Le résultat, encore partiel, a été proclamé par le président d'une Commission électorale indépendante (CEI) dans la nuit de lundi à mardi. Le taux de participation est de 53,9%.
Selon les scores annoncés par la CEI, le candidat indépendant Kouadio Konan Bertin arrive en deuxième position avec 1,99% des voix. L'ancien président Henri Konan Bédié et l'ex-Premier ministre Pascal Affi N'Guessan, qui avaient appelé au boycott, ont obtenu respectivement 1,66% et 0,99% des voix.
Il appartient désormais au Conseil constitutionnel de valider les résultats et de proclamer le vainqueur après avoir étudié les éventuels recours de candidats.
L'opposition annonce créer son propre gouvernement
En réaction à l'annonce du résultat provisoire, l'opposition ivoirienne a annoncé lundi la création d'un "Conseil national de transition", dirigé par l'ex-président Henri Konan Bédié, qui veut former un "gouvernement de transition".

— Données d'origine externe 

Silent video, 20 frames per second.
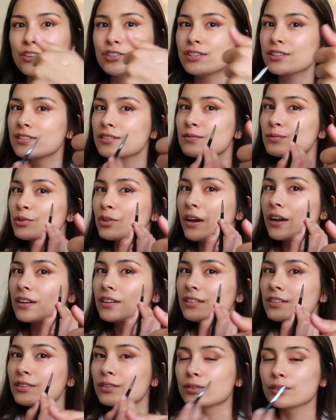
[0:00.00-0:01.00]
just tried
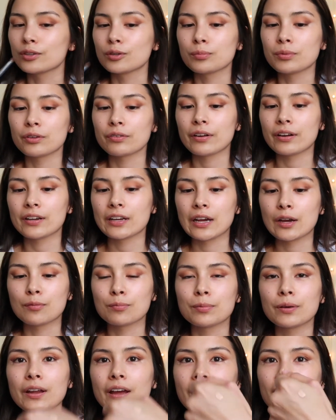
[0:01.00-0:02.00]
to do a little bit right now,
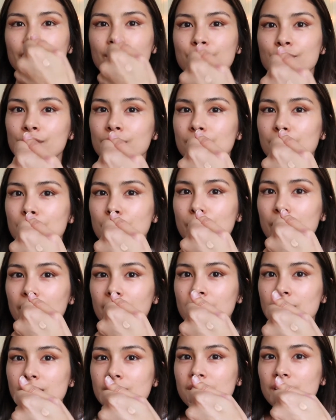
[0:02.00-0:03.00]
but I took some
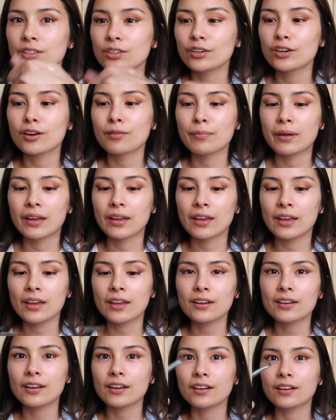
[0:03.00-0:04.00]
concealer on my
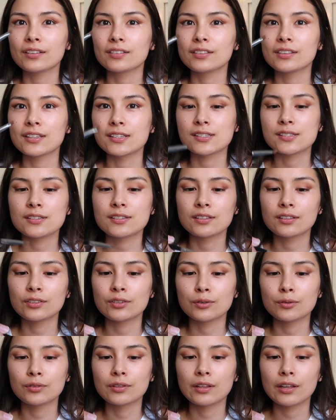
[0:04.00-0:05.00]
hand. I got this
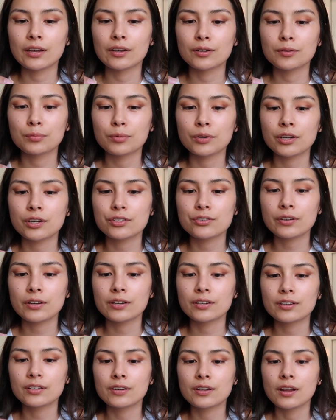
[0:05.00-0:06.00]
little liner brush right
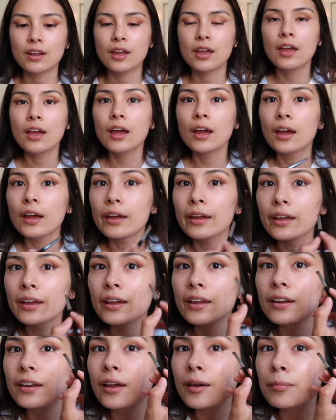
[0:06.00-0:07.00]
here,
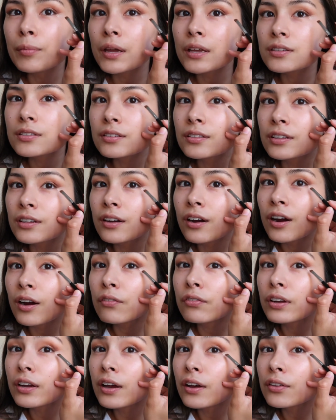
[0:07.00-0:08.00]
and I'm basically
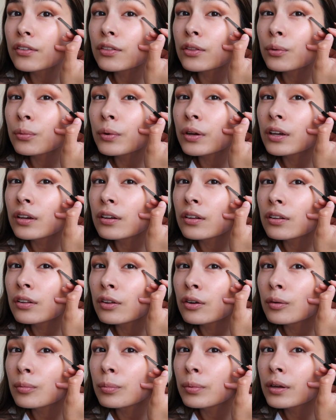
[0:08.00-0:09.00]
carving out the wing a
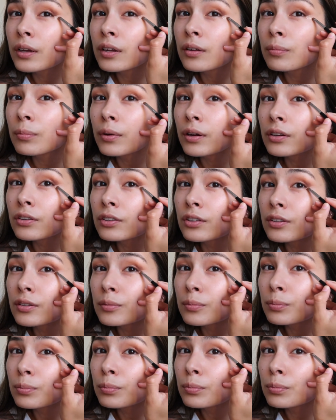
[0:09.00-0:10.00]
little bit by just
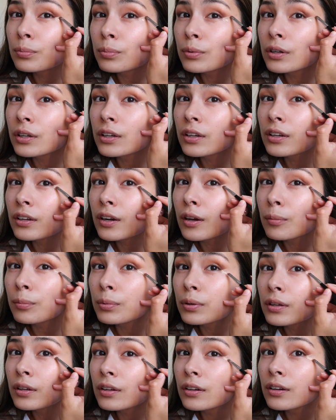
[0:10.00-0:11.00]
bringing it up
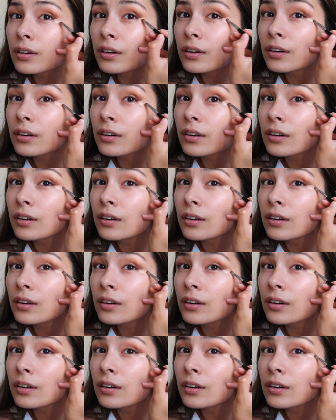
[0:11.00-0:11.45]
here.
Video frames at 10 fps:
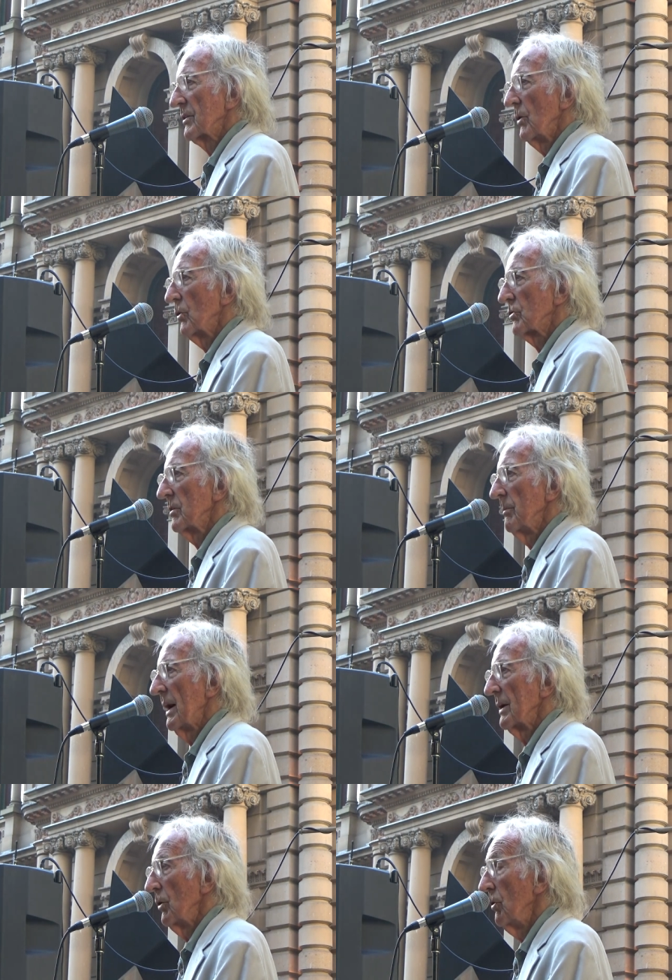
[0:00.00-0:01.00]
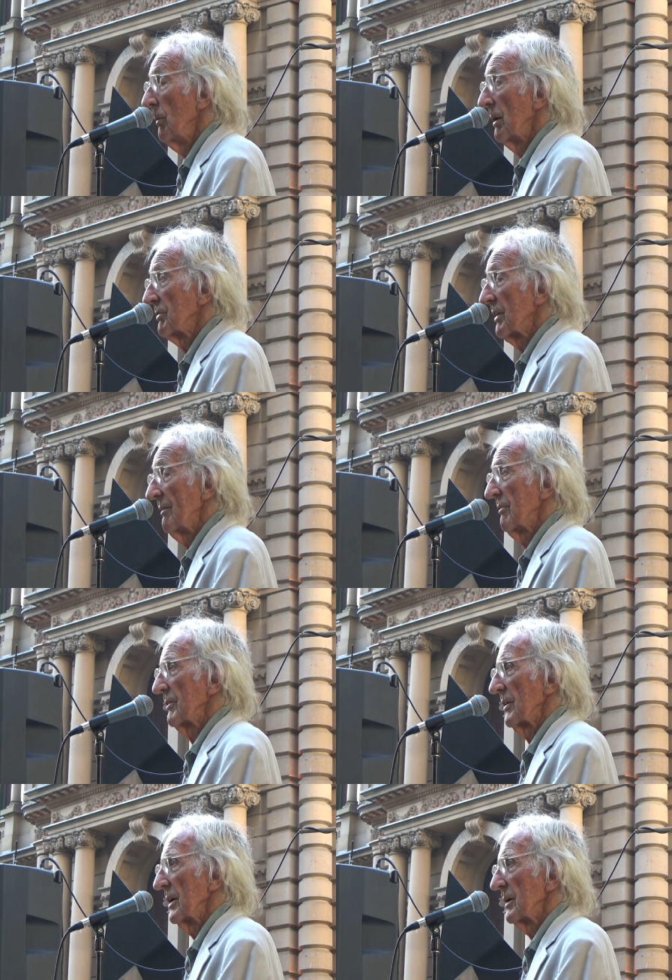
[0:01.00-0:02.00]
talked about almost
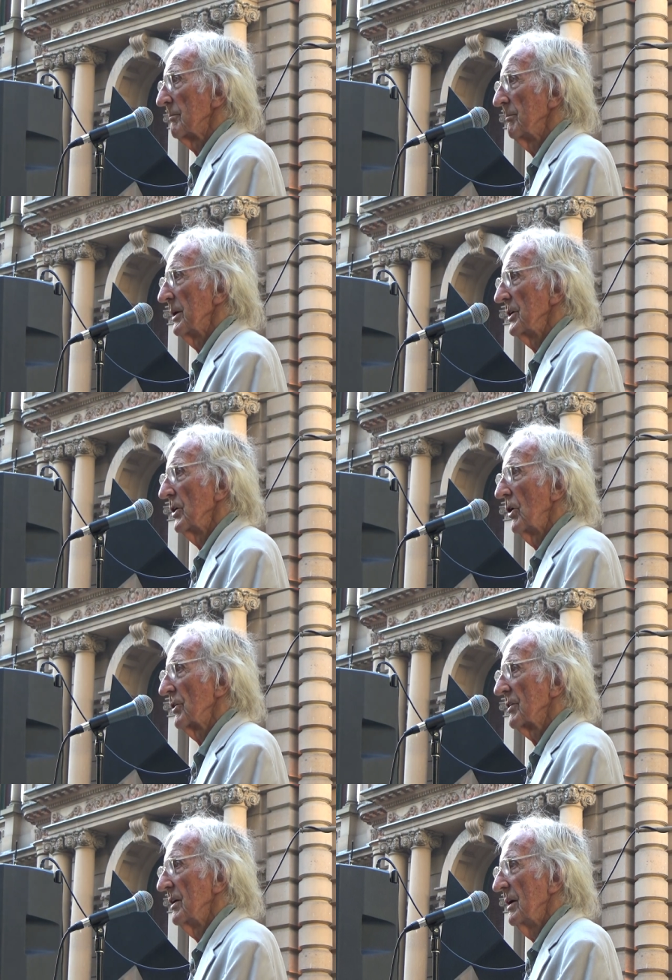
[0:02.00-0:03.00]
everything, but not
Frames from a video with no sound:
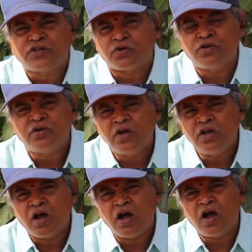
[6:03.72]
to
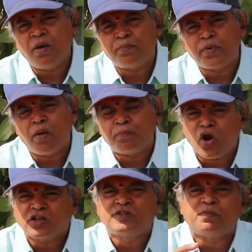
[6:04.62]

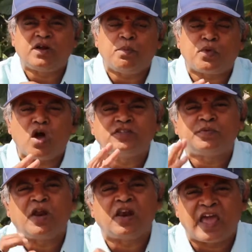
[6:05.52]

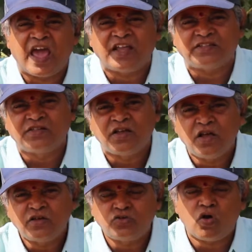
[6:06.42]
proximal caries.
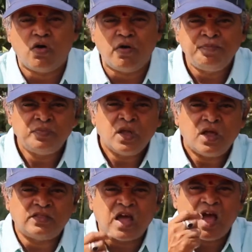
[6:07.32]
So
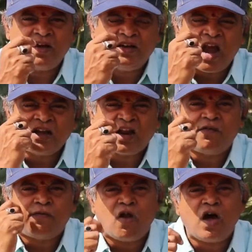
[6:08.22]
the
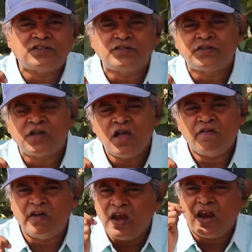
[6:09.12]
dental floss
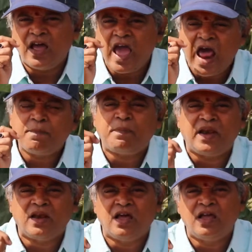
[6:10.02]
will help in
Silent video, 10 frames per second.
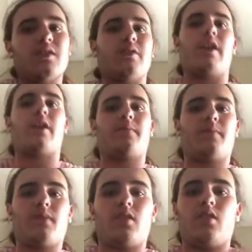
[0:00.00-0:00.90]
so yeah.
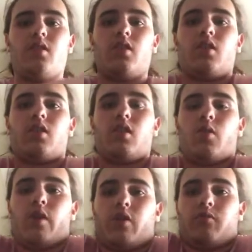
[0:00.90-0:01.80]

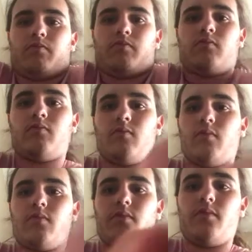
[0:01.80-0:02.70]
Oh well.
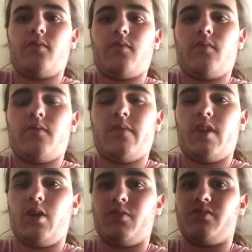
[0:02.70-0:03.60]

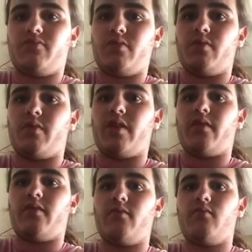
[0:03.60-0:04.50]
I almost ruined
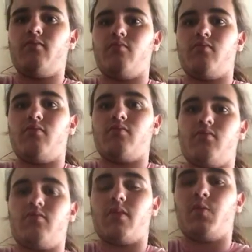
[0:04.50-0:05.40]
my
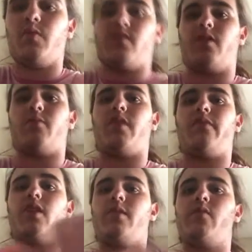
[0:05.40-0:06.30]
my movie night,
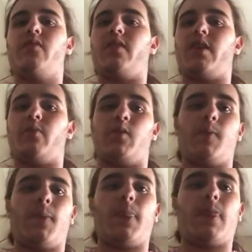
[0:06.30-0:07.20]
my Friday movie night, but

"Le Conseil national de transition aura pour mission de préparer le cadre d'une élection présidentielle juste transparente et inclusive", a affirmé l'ancien Premier ministre Pascal Affi N'Guessan, au nom de toute l'opposition, qui a "constaté la vacance du pouvoir exécutif avec la fin du mandat présidentiel d'Alassane Ouattara".
Troisième mandat controversé
L'opposition dénonçait la candidature d'Alassane Ouattara, âgé de 78 ans, comme une tentative illégale de se maintenir au pouvoir, alors que le nombre de mandats présidentiels consécutifs était jusqu'ici limité à deux par la loi fondamentale ivoirienne.
Mais le Conseil constitutionnel a estimé qu'avec la nouvelle Constitution adoptée en 2016, le compteur des mandats présidentiels a été remis à zéro, autorisant Alassane Ouattara à briguer un troisième mandat. Ce que l'opposition conteste.
Alassane Ouattara, réélu une première fois en 2015 avec plus de 80% des voix, avait annoncé en mars qu'il ne briguerait pas un troisième mandat. Mais il est revenu sur sa décision en août après la mort de son Premier ministre, Amadou Gon Coulibaly, qui avait été désigné candidat de la majorité présidentielle.
Violences post-électorales
Des violences secouent le pays depuis le vote de samedi, passant presque systématiquement du champ politique à l'affrontement inter-ethnique. Selon un décompte de l'AFP, au moins neuf personnes ont été tuées dans le sud depuis samedi.
De son côté, l'Union européenne a "pris note" des résultats provisoires mais a exprimé mardi sa "vive préoccupation" face aux tensions post-électorales dans le pays. Elle a appelé toutes les parties au dialogue.
"De nombreux Ivoiriens se sont rendus aux urnes, mais de nombreux autres ne l'ont pas fait, soit par choix, soit par empêchement en raison des violences et blocages", a souligné Josep Borrell, relevant également "les très fortes disparités du taux de participation dans les différentes régions du pays".
jop avec agences
Nouvelle élection dans la violence
Le désaccord concernant la candidature d'Alassane Ouattara a provoqué des violences meurtrières en amont de l'élection, qui ont fait au moins 30 morts. Au moins neuf personnes supplémentaires ont par ailleurs été tuées depuis samedi, selon des représentants et un décompte de l'AFP.
En raison des violences, environ 5000 bureaux de votes n'ont pas pu ouvrir. Le nombre d'électeurs est donc passé de 7,5 à 6 millions d'inscrits. Des militants de l'opposition ont saccagé ou empêché l'ouverture de certains bureaux.
En 2010 déjà, l'annonce de la victoire d'Alassane Ouattara, rejetée par le président sortant Laurent Gbagbo, avait déclenché une guerre civile de plusieurs mois. Ouattara avait accédé au pouvoir après la victoire de ses forces en 2011. Le conflit avait fait quelque 3000 morts.
"Réformateur démocrate" ou "technocrate autoritaire" ?
Alors qu'il voulait laisser l'image d'un économiste bâtisseur et démocrate, ayant pacifié son pays après une longue crise meurtrière, cette élection sur un score stalinien a désormais abîmé son image. L'opposition l'accuse d'être un "dictateur", "technocrate international", sans volonté sociale et ayant instrumentalisé la justice contre ses opposants.
"Je n'ai certainement pas tout réussi, mais les résultats sont là", avait-il résumé en mars, rappelant qu'il a hérité d'un pays "en lambeaux" qu'il aurait "remis au travail " et dans lequel il aurait "ramené la paix et la sécurité".